Kalau begitu mengapa Indonesia belum menerapkan sistem  Pembangkit Listrik Tenaga Surya. Sebenarnya ada, namun jarang ditemukan. Umumnya masyarakat menganggap PLTS membutuhkan biaya investasi awal yang besar. Padahal kalau dilihat dari keberlangsungannya maka dapat digolongkan cukup lama, dimana Pembangkit Listrik Tenaga Surya dengan  panel surya / solar cell  memiliki daya tahan 20 - 25 tahun. Baterai dan beberapa komponen lainnya dengan daya tahan 3 - 5 tahun. Dari sudut pandang biaya pengoperasian perjam, maka apabila kita kalkulasikan antara biaya investasi dan biaya perawatan terhadap jangka waktu pemakaian. Maka tarif yang kita keluarkan selama pemakaian cukup rendah, ditambah lagi kita bisa langsung berkontribusi terhadap lingkungan. Pemakaian PLTS juga dapat menghindari pemadaman secara mendadak. Sejauh ini para peneliti terus mengembangkan panel surya, sehingga biaya investasinya tidak lagi mahal. 

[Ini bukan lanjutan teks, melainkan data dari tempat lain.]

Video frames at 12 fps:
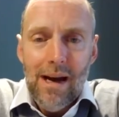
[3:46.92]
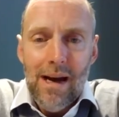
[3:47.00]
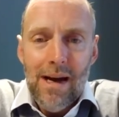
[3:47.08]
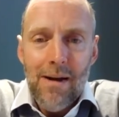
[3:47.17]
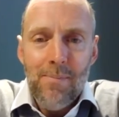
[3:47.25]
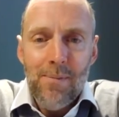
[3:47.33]

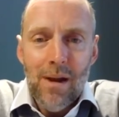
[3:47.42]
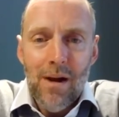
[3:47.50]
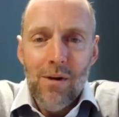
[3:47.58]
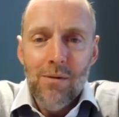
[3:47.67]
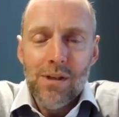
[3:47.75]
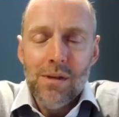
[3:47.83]
Um,
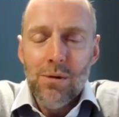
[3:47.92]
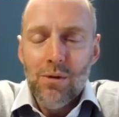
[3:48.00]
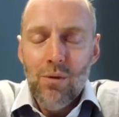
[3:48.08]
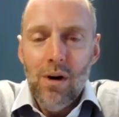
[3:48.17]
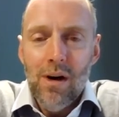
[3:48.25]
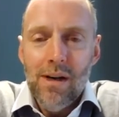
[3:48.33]
and obviously, with
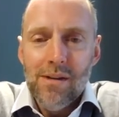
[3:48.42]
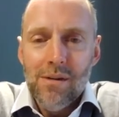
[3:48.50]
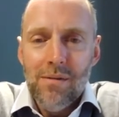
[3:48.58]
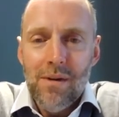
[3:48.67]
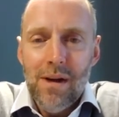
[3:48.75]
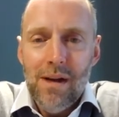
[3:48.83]
the rise
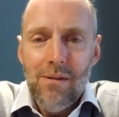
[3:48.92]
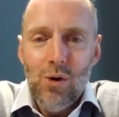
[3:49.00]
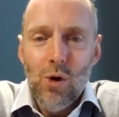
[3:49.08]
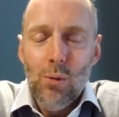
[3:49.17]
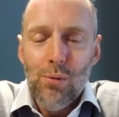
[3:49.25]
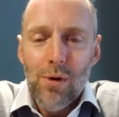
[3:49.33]
of the
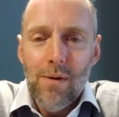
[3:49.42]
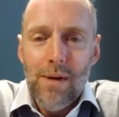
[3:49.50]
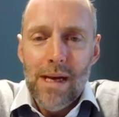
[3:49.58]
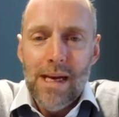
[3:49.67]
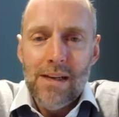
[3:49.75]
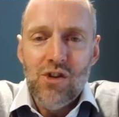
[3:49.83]
corporate
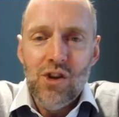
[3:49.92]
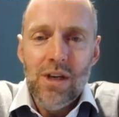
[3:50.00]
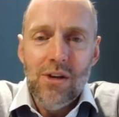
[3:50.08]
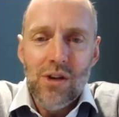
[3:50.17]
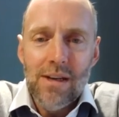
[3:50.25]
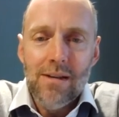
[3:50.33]
E S
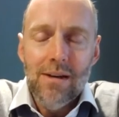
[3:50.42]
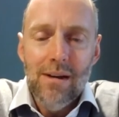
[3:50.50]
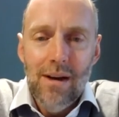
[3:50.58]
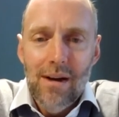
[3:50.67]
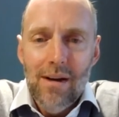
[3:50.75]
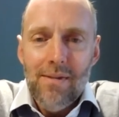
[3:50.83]
G
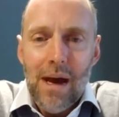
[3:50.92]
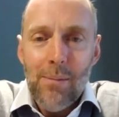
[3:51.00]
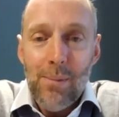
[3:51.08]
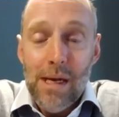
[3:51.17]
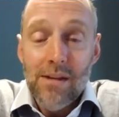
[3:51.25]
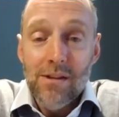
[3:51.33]
agenda,
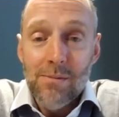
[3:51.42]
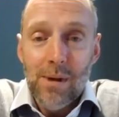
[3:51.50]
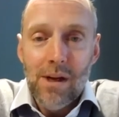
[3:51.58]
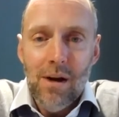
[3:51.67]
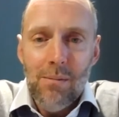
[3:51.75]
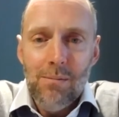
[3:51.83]
that piece has
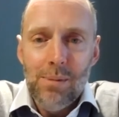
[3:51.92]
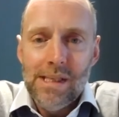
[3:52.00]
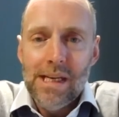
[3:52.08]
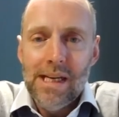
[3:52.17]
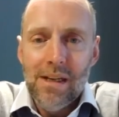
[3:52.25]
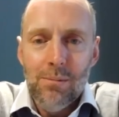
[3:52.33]
become
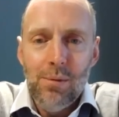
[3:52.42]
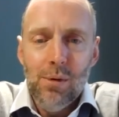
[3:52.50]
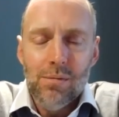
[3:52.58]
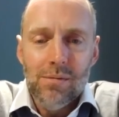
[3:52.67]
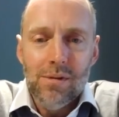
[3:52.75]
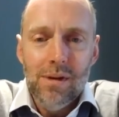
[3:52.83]
particularly
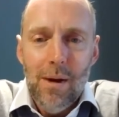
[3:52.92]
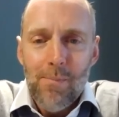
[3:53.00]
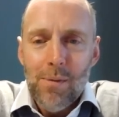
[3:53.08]
important.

Jadi atas pertimbangan kelebihan-kelebihan tersebut, maka tidak ada salahnya kalau kita beralih ke Pembangkit Listrik Tenaga Surya. Dibandingkan dengan wacana penambahan subsidi listrik oleh pemerintah dari asumsi APBN senilai puluhan triliun rupiah, dianggap tidak tepat. Akan lebih baik, jika subsidi itu digunakan untuk menambah infrastruktur listrik di pelosok-pelosok pedesaan yang belum tersentuh listrik. Sekarang ini, rasio elektrifikasi nasional baru mencapai 65%. Artinya masih ada 35% masyarakat di Indonesia yang belum mendapat aliran listrik. Pemakaian PLN dan PLTS yang dijalankan secara simultan juga bisa menjadi solusi apabila kita belum terlalu yakin apakah PLTS sendiri dapat mengcover kebutuhan listrik kita perhari.